> Action item: Every line below from the one containing "[3.12-4.17s]" through the one containing "Transcript: there are" is to be printed exactly, with the pictures omitted.

Collection entries
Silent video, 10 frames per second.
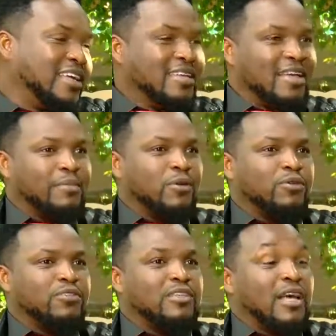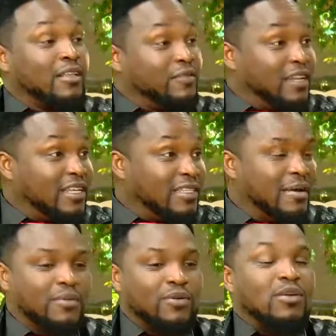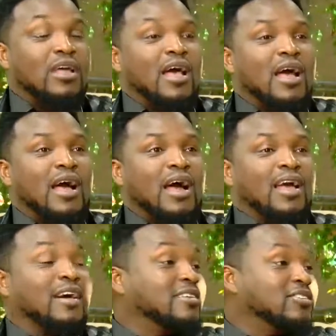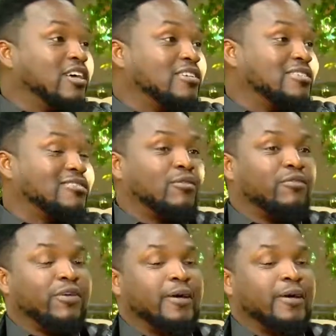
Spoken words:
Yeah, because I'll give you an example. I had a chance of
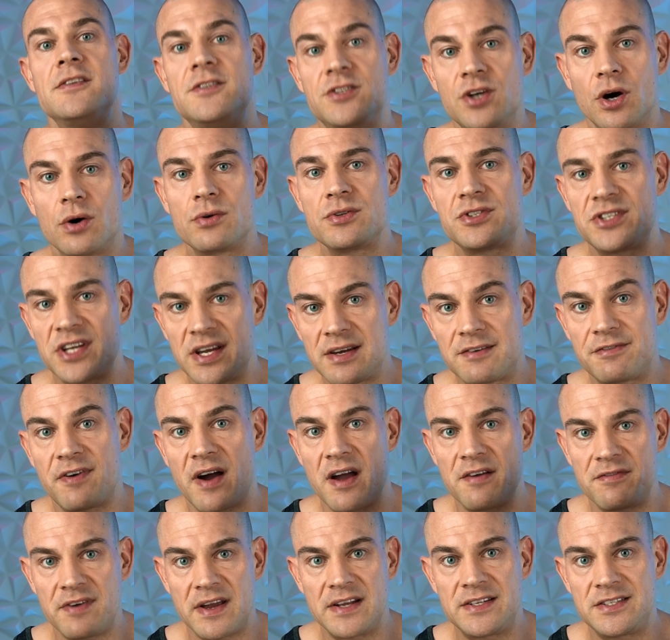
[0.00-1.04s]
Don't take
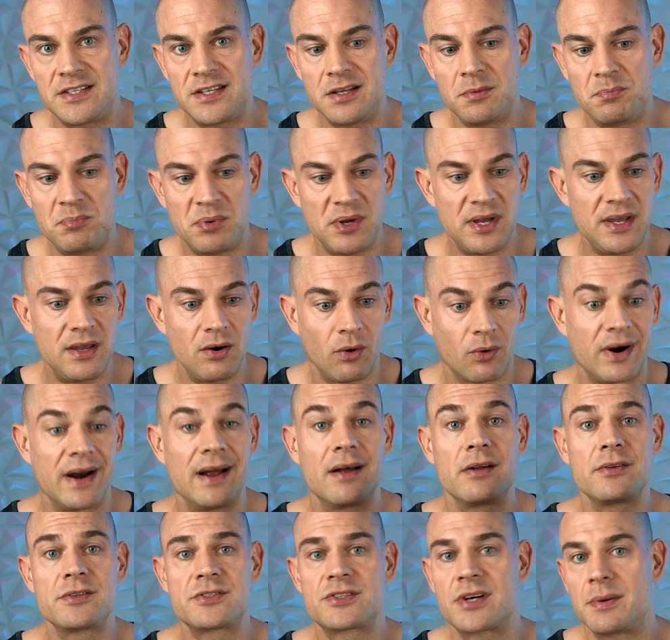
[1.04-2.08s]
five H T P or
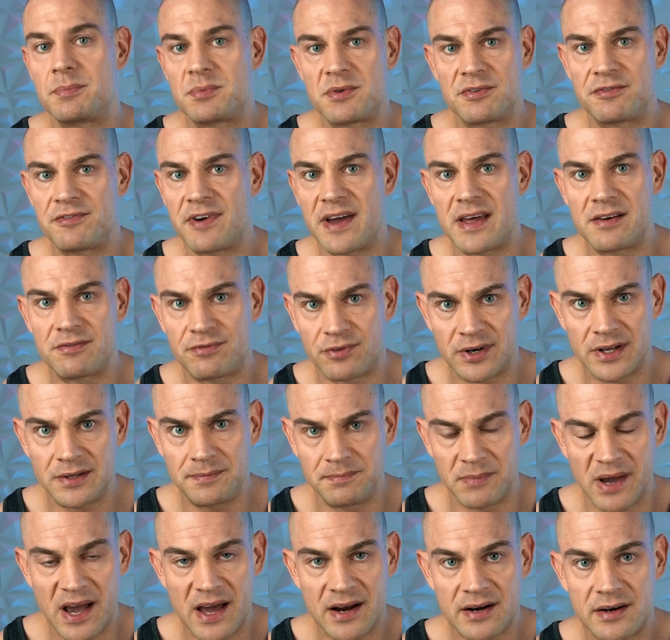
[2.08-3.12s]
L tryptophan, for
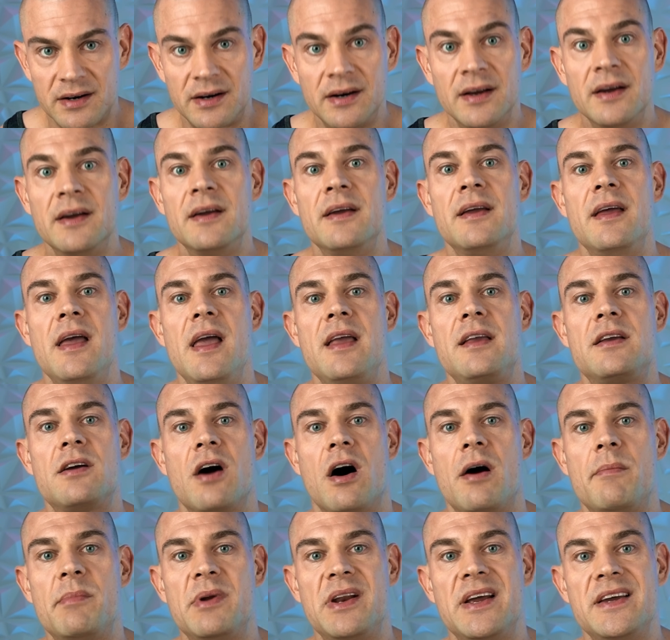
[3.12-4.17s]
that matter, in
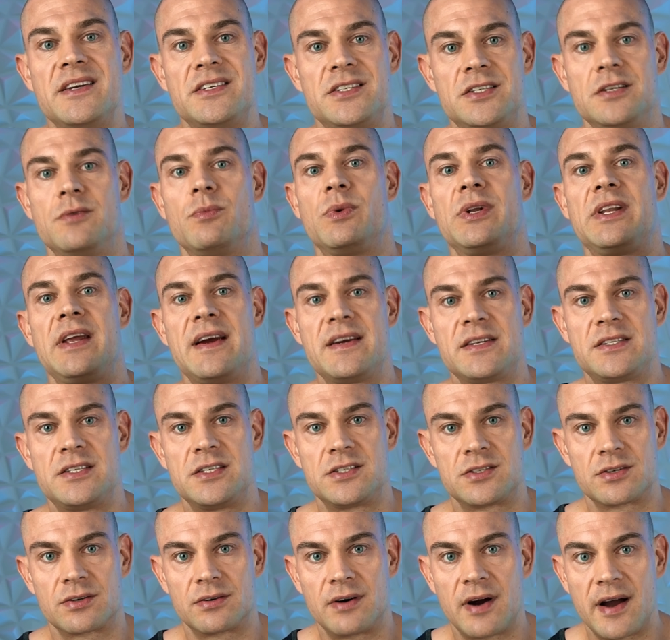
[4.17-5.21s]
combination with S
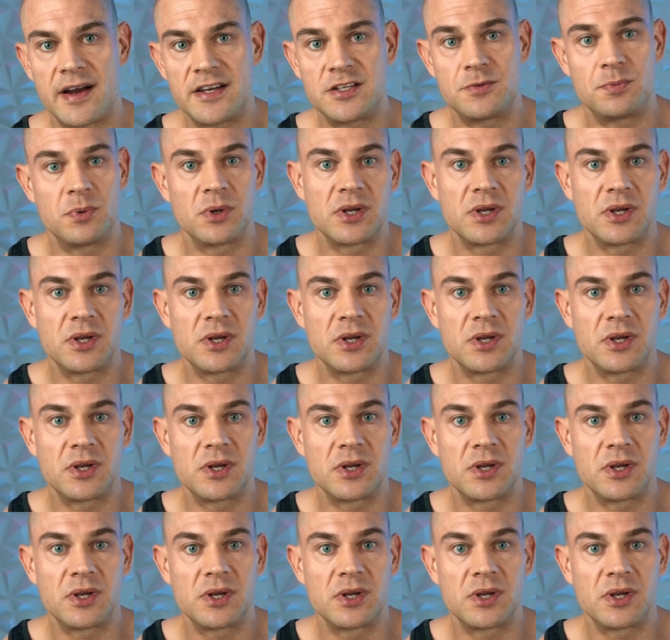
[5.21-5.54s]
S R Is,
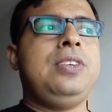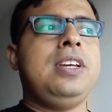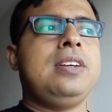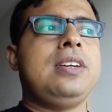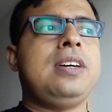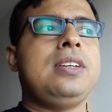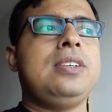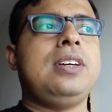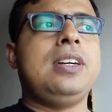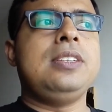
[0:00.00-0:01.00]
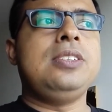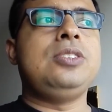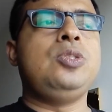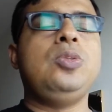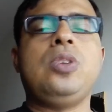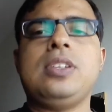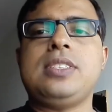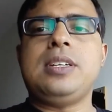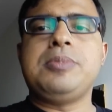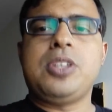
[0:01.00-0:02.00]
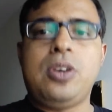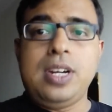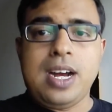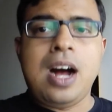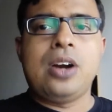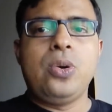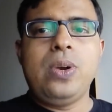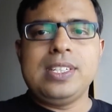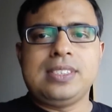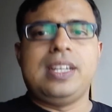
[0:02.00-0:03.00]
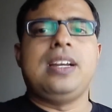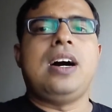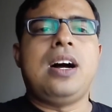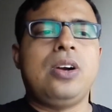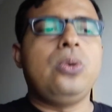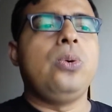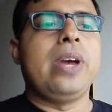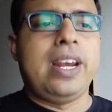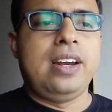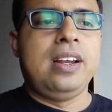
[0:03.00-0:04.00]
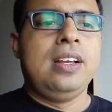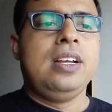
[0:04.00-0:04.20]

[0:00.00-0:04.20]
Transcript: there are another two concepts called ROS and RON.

* * *

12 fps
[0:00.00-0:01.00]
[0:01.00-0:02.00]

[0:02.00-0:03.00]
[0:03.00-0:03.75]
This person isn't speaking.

==

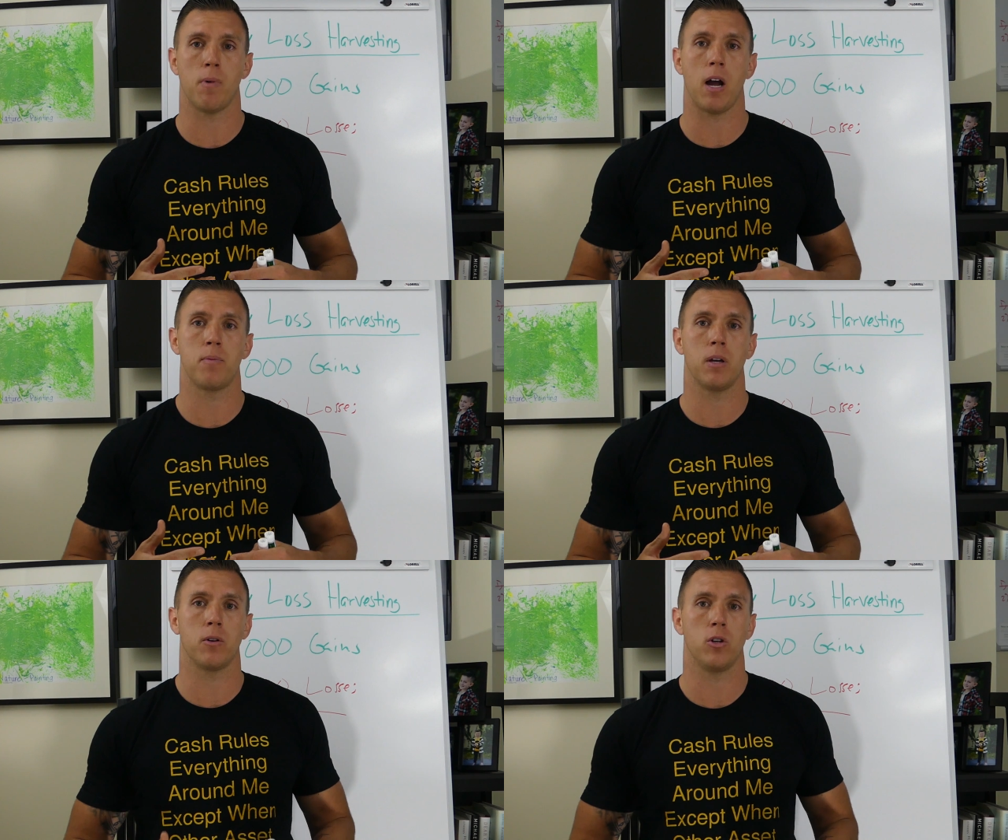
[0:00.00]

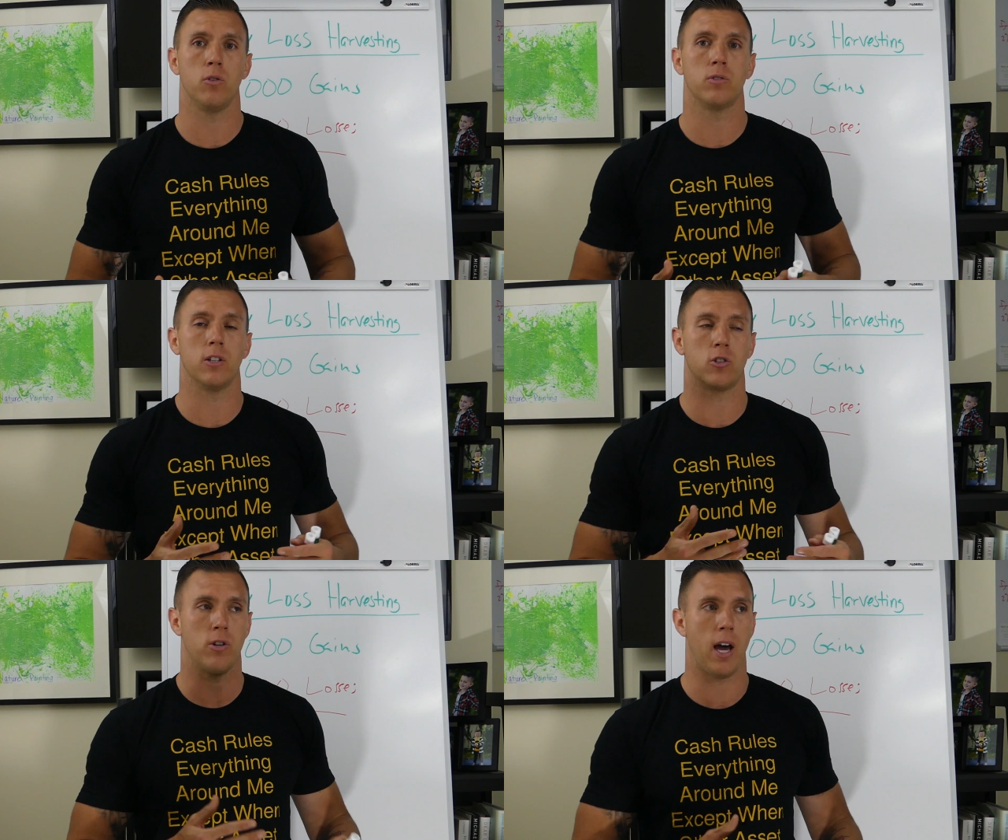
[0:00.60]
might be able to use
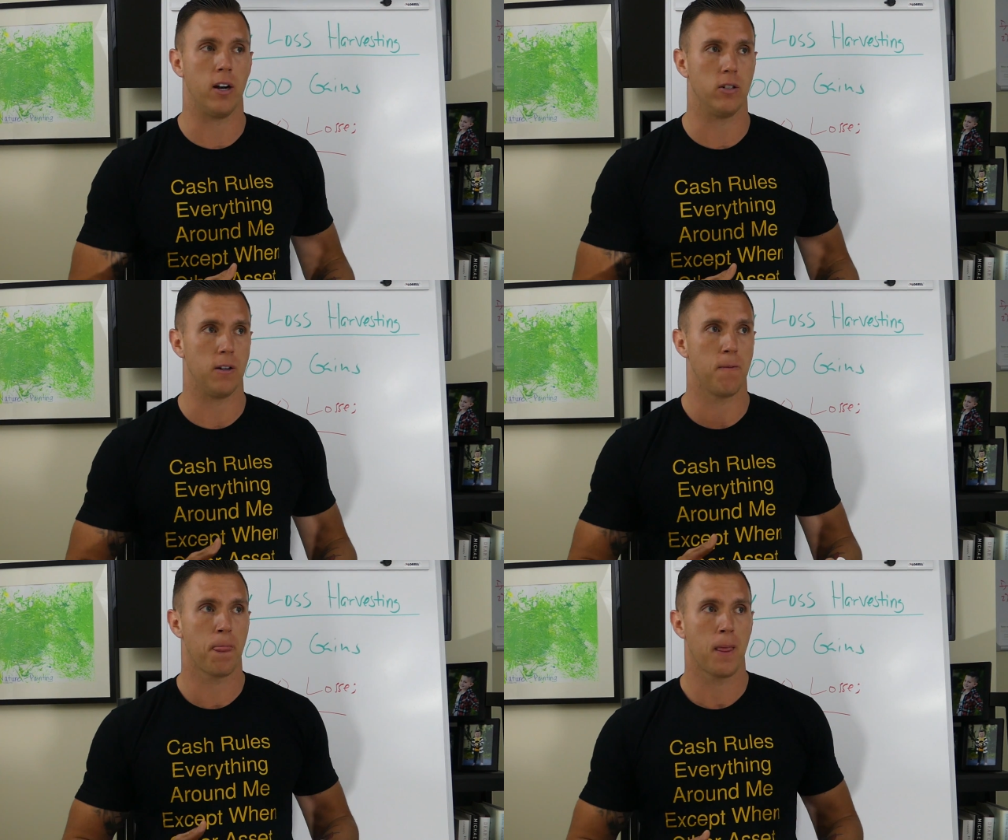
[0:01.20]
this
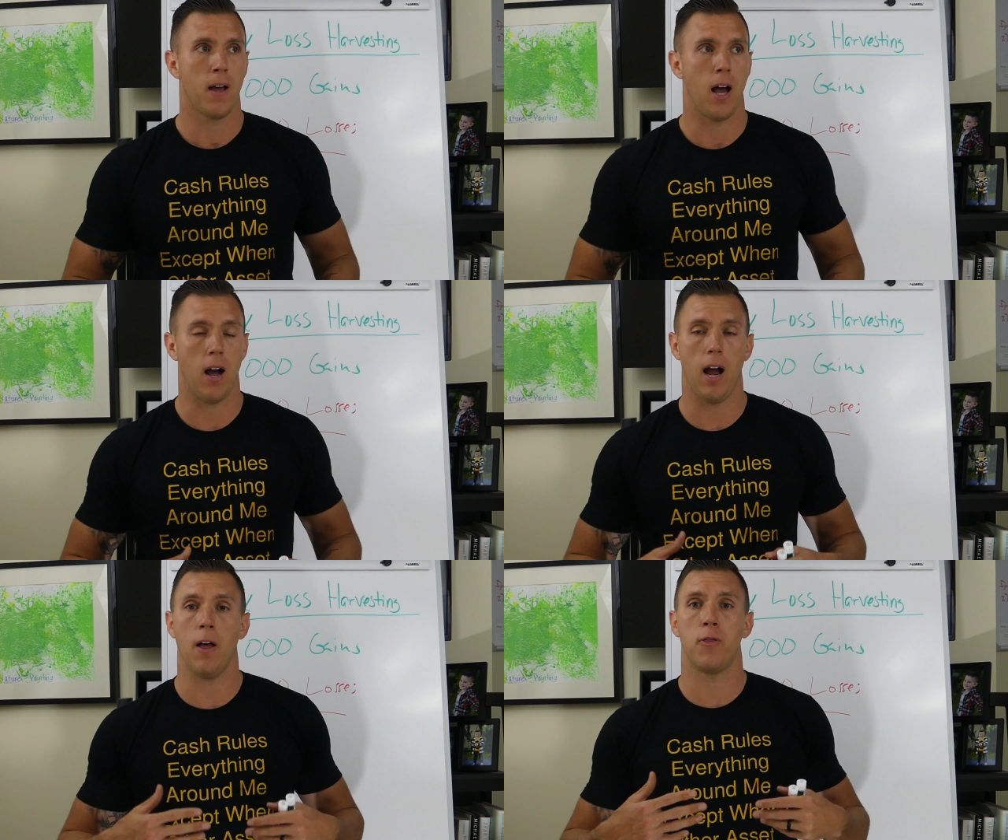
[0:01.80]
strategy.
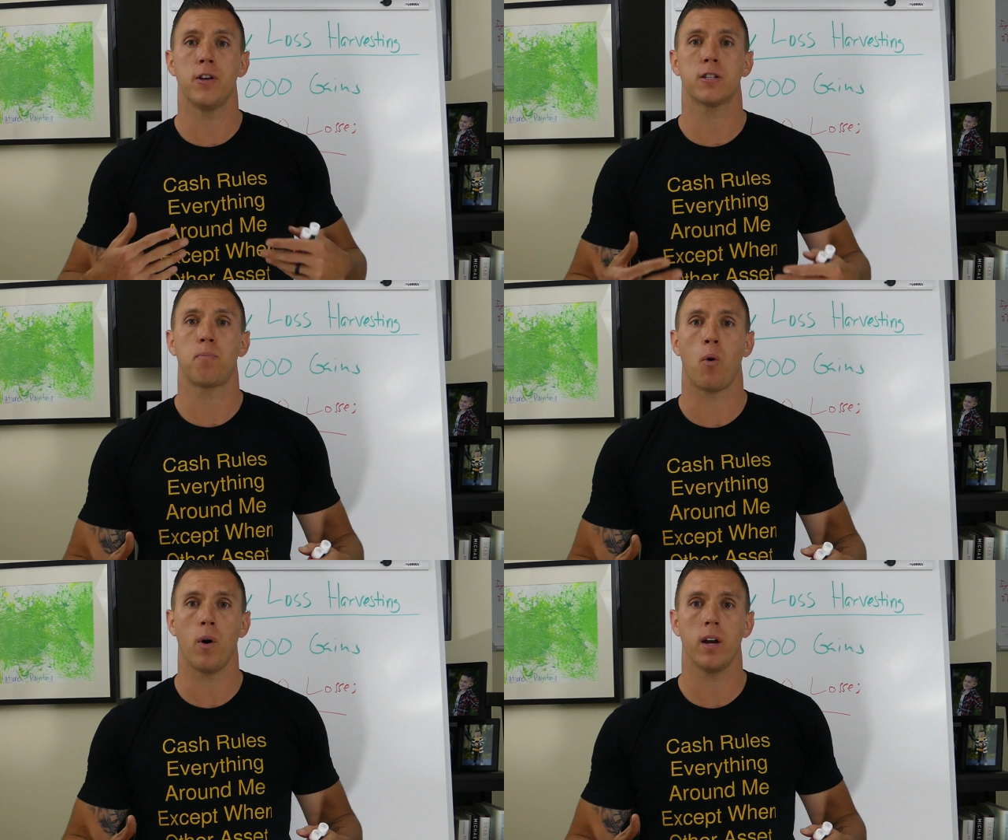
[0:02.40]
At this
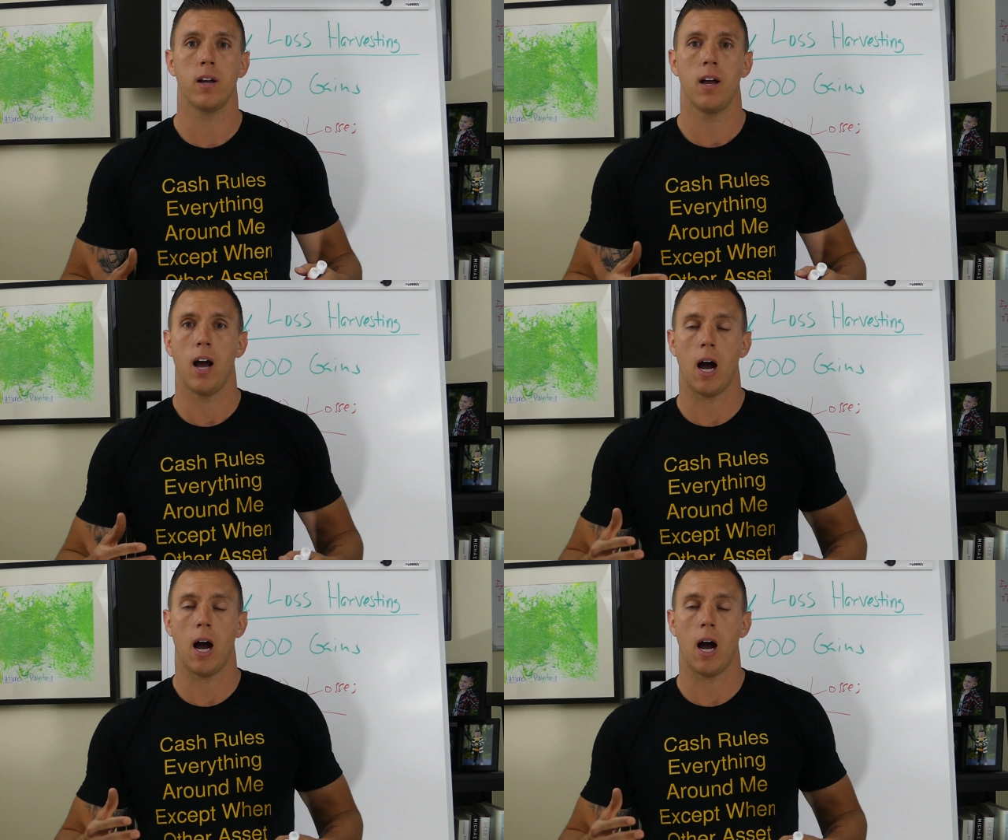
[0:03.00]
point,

> Written answer:
[3.12-4.17s]
that matter, in
[4.17-5.21s]
combination with S
[5.21-5.54s]
S R Is,
[0:00.00-0:01.00]
[0:01.00-0:02.00]
[0:02.00-0:03.00]
[0:03.00-0:04.00]
[0:04.00-0:04.20]

[0:00.00-0:04.20]
Transcript: there are another two concepts called ROS and RON.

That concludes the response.